ATHENS (Reuters) - Greece has sent an official request to the United States for the purchase of 20 Lockheed Martin-made F-35 fighter jets, the country's prime minister said on Thursday.
NATO member Greece spends more than 2% of its gross domestic product on defence spending. It has beefed up its military purchases in recent years as tensions with its neighbour, historic rival and NATO ally Turkey, have resurfaced.
Prime Minister Kyriakos Mitsotakis said Greece is also examining the purchase of a second group of the jets.
"Our intention is to acquire an F-35 squadron with a possible option for a second one.

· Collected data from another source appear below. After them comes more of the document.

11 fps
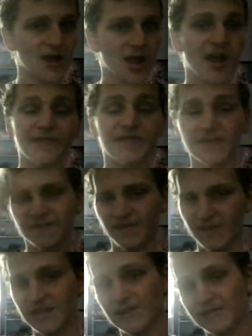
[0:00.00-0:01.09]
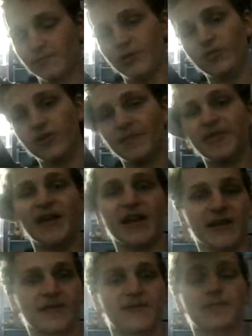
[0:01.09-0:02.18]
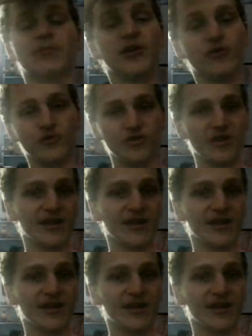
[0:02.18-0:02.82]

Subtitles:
obviously gets blown up in that explosion,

Sending a Letter of Request (LoR) which has happened in the past few days is part of this process," Mitsotakis told reporters after a NATO summit.

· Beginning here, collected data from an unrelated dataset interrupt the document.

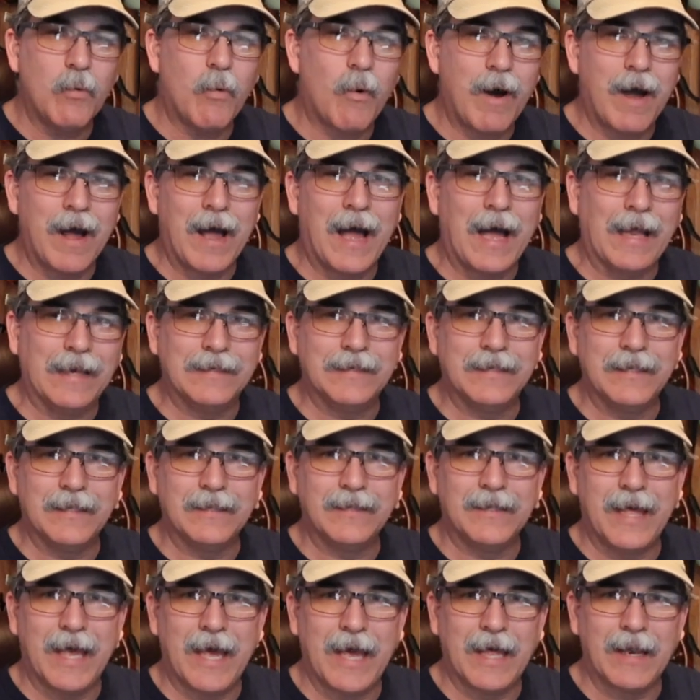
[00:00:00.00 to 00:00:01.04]
why I
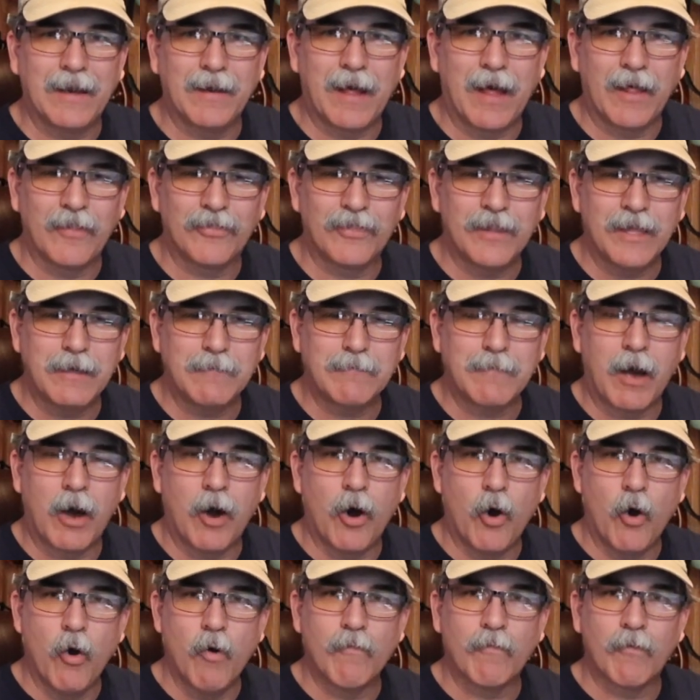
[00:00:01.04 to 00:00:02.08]
did that, I think my
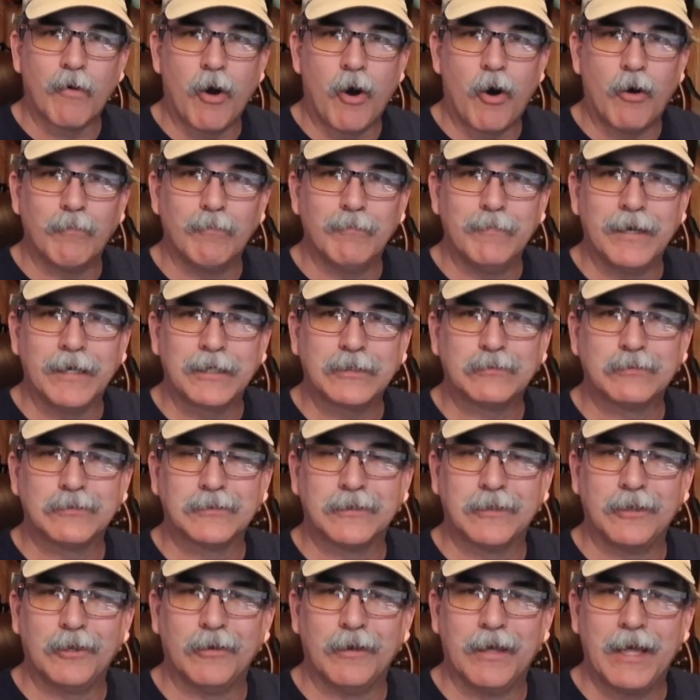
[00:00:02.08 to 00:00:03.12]
overall mix was
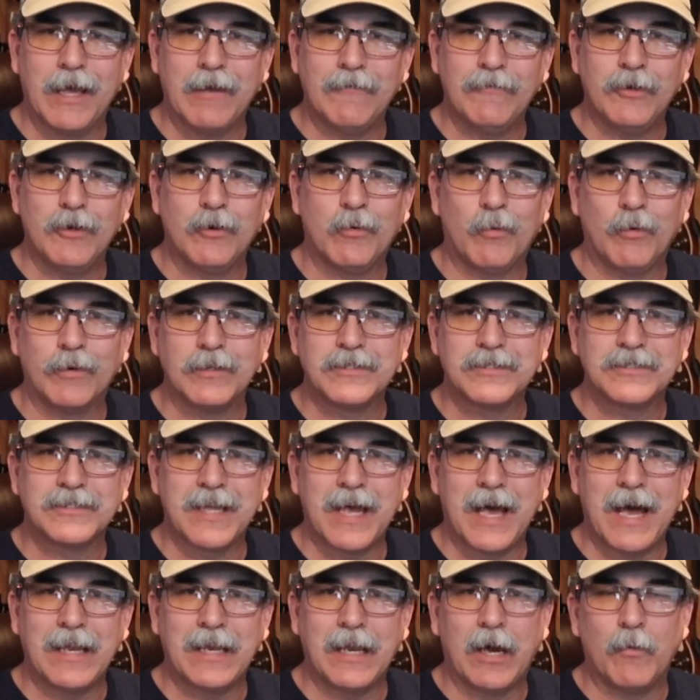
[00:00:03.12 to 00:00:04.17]
a little heavy on one
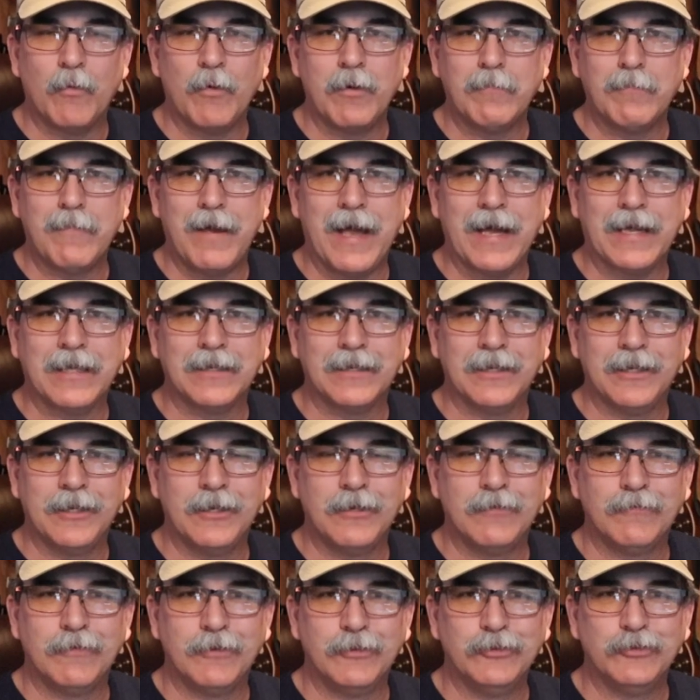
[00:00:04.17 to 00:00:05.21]
side, and I went back in the
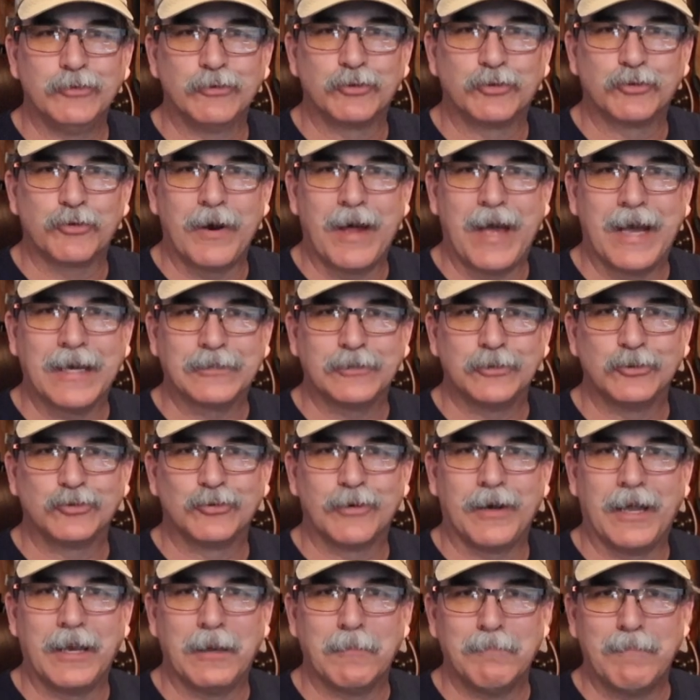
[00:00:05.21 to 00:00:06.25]
individual tracks and
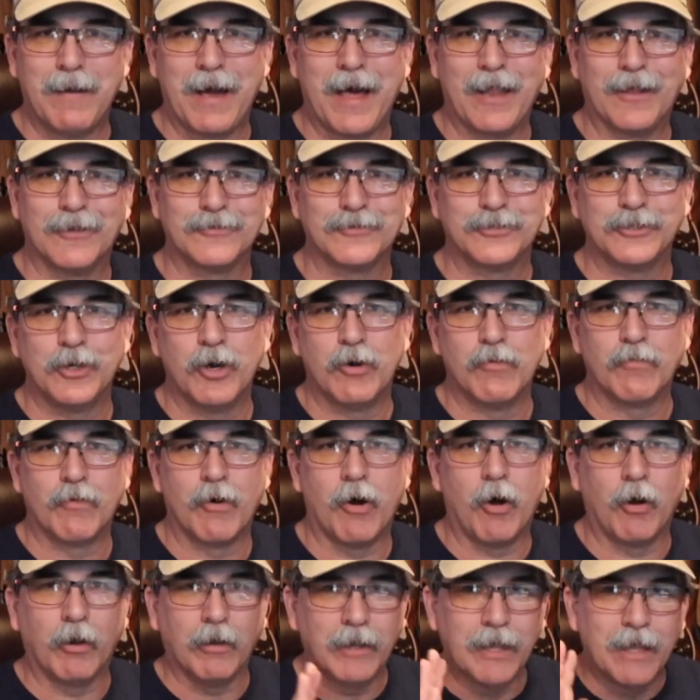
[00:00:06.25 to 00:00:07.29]
tried to balance the
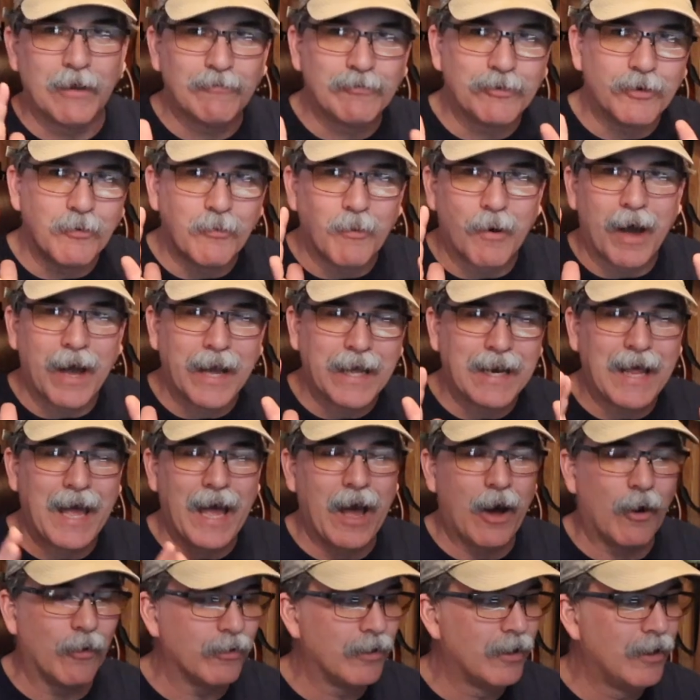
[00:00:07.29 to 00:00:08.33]
overall left and right
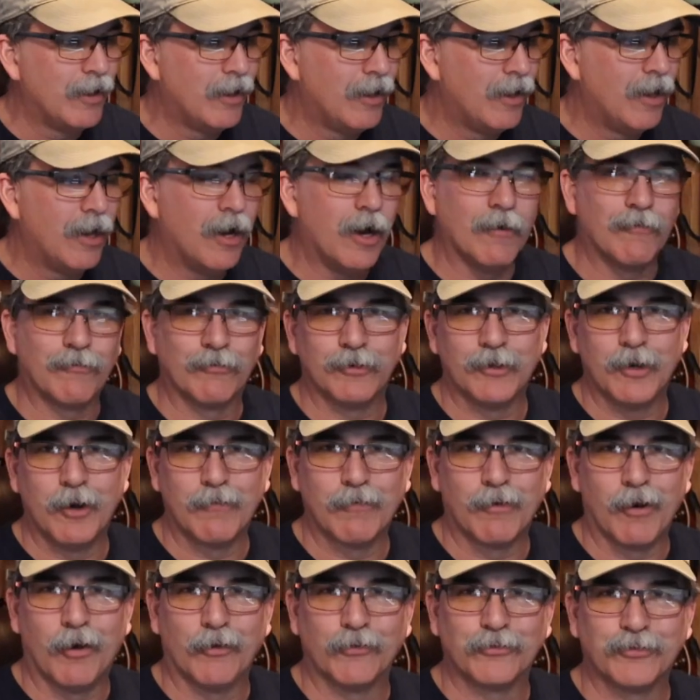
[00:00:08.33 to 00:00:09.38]
out for the
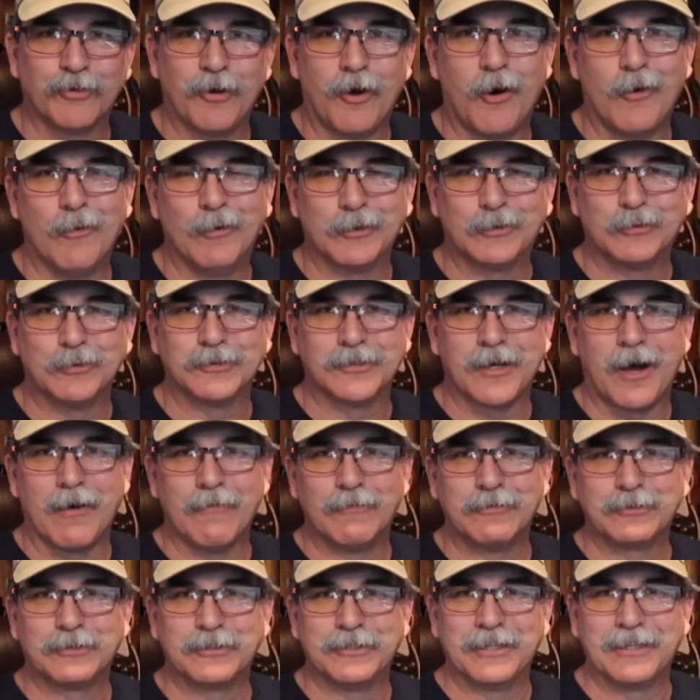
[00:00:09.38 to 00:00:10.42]
overall song, which was
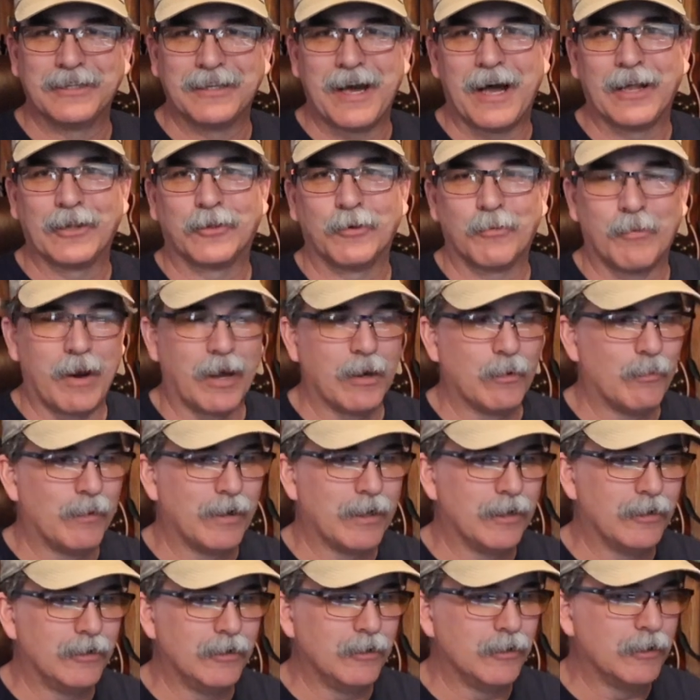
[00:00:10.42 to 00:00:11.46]
obviously not the right way
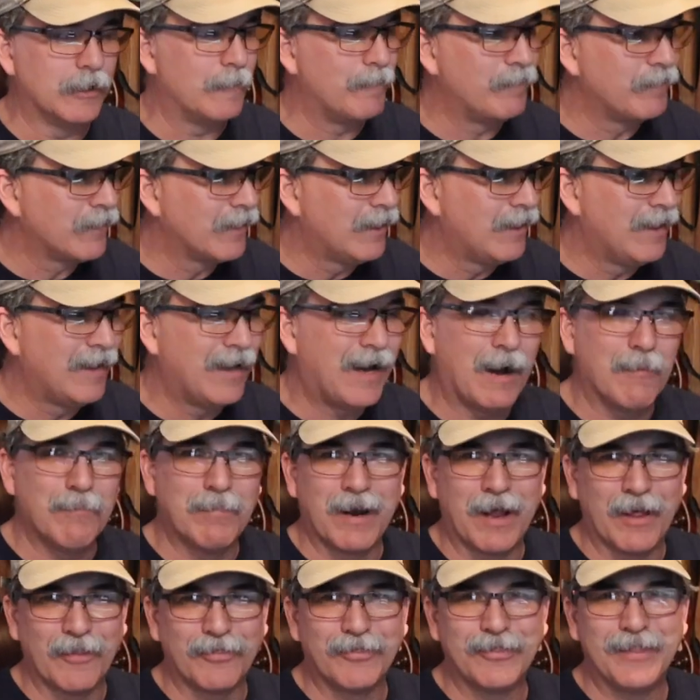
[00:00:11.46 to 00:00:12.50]
to do it.
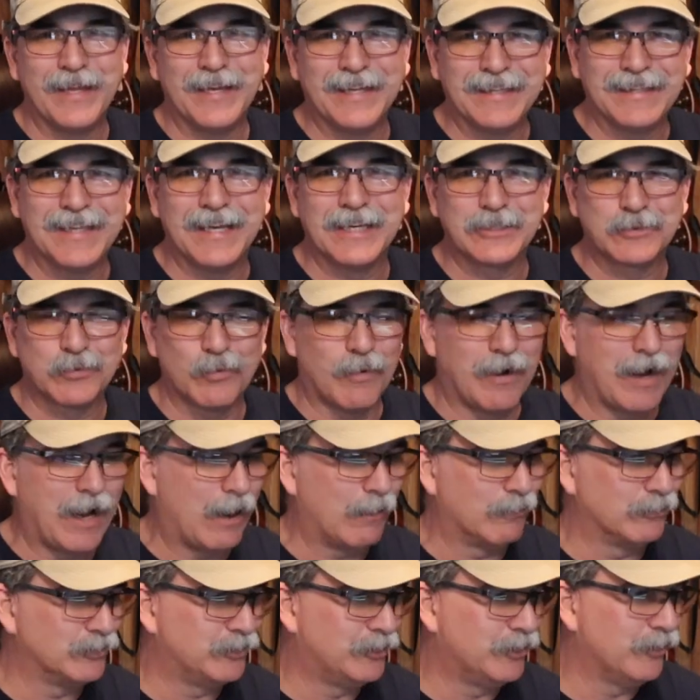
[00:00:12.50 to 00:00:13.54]
But I think that's why I
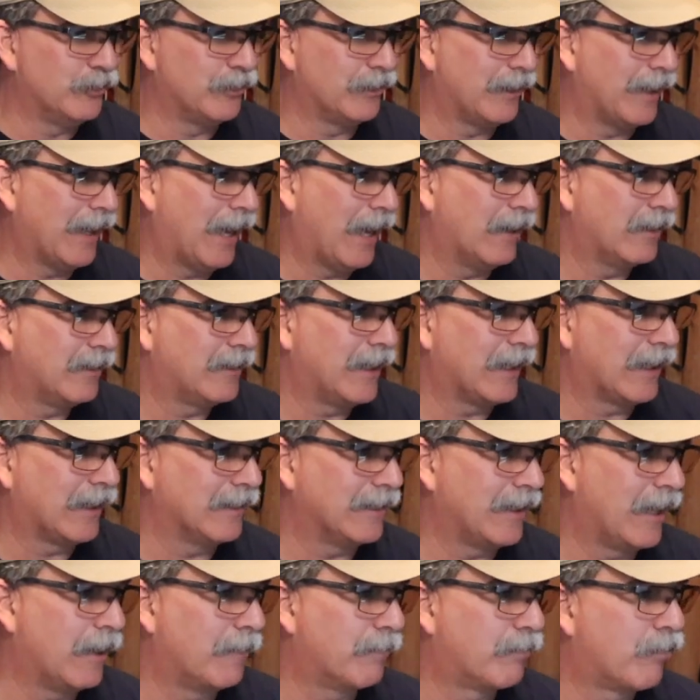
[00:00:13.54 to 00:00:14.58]
was doing that, taking
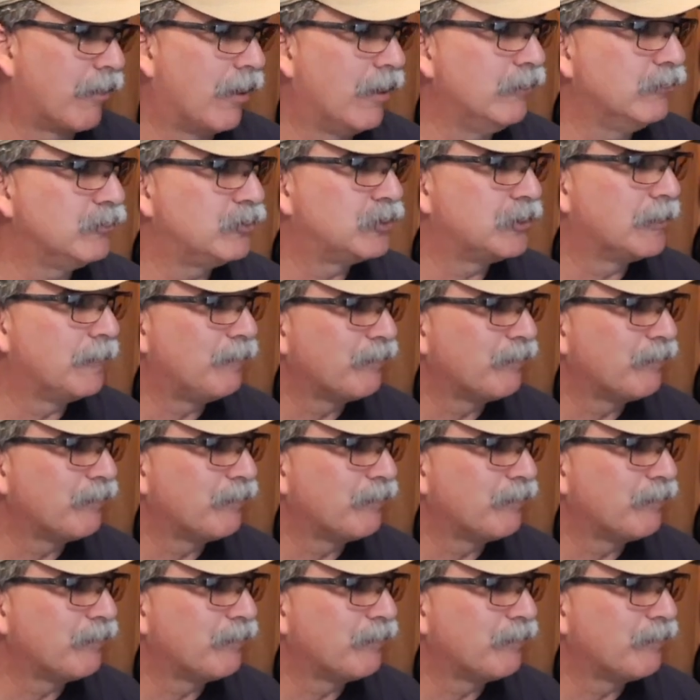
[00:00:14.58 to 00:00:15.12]
that approach.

Sending a request is the first step in a multi-stage process, Mitsotakis said, adding that the government expected deliveries of the jets would begin in 2027-2028.

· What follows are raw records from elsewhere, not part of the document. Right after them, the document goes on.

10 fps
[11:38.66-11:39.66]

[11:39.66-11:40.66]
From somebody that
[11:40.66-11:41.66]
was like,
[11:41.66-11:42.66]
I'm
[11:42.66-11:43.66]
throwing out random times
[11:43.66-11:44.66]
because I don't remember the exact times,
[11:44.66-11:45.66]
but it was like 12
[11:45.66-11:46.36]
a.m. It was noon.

"It is a long process and I am saying this because it means we have the fiscal space allowing us to make such a purchase," the conservative premier, who faces elections in 2023, said.
Greece and Turkey have been at odds for decades over a series of issues ranging from overflights in the Aegean and the extent of their continental shelves and maritime boundaries to energy resources and ethnically-split Cyprus.
Mitsotakis first referred to the purchase of F-35 jets during a visit in May to the United States.
Athens ordered 24 Dassault-made Rafale jets last year for 2.5 billion euros ($2.60 billion) and three navy frigates with an option for a fourth one from France for about 3 billion euros.
According to state ERT TV, the defence ministry also wants to proceed with the upgrade of 38 F-16 fighter jets.
On Wednesday, the United States supported the potential sale of U.S. F-16 fighter jets to Turkey, a day after Ankara lifted a veto of NATO membership for Finland and Sweden, saying that strong Turkish defence capabilities would reinforce NATO's defences.